**Task to complete:** Would you please write out each of the entries below exactly, omitting pictures?

**Supplied data:**
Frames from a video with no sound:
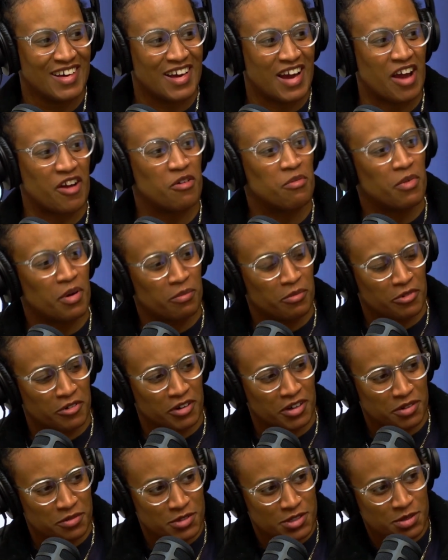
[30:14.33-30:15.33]
I remember
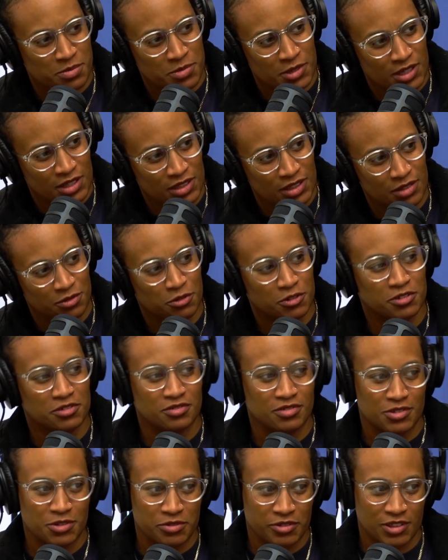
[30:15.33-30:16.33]
it was a big. Well,
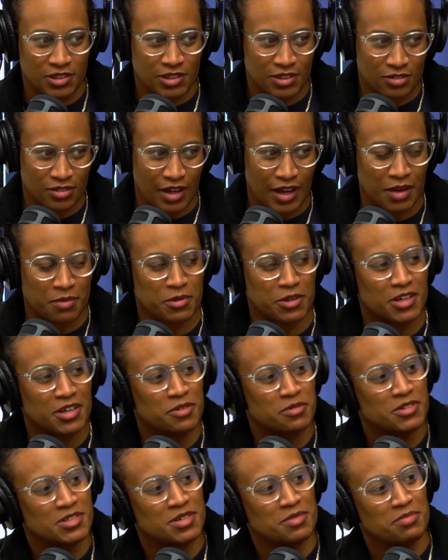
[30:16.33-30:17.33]
you were a little guy, but
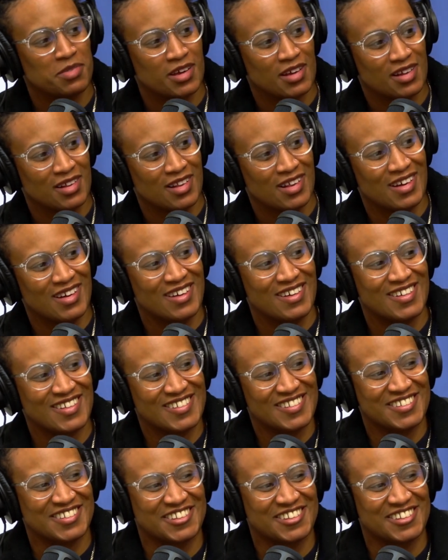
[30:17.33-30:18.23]
it was a big glove.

**Answer section:**
Frames from a video with no sound:
[30:14.33-30:15.33]
I remember
[30:15.33-30:16.33]
it was a big. Well,
[30:16.33-30:17.33]
you were a little guy, but
[30:17.33-30:18.23]
it was a big glove.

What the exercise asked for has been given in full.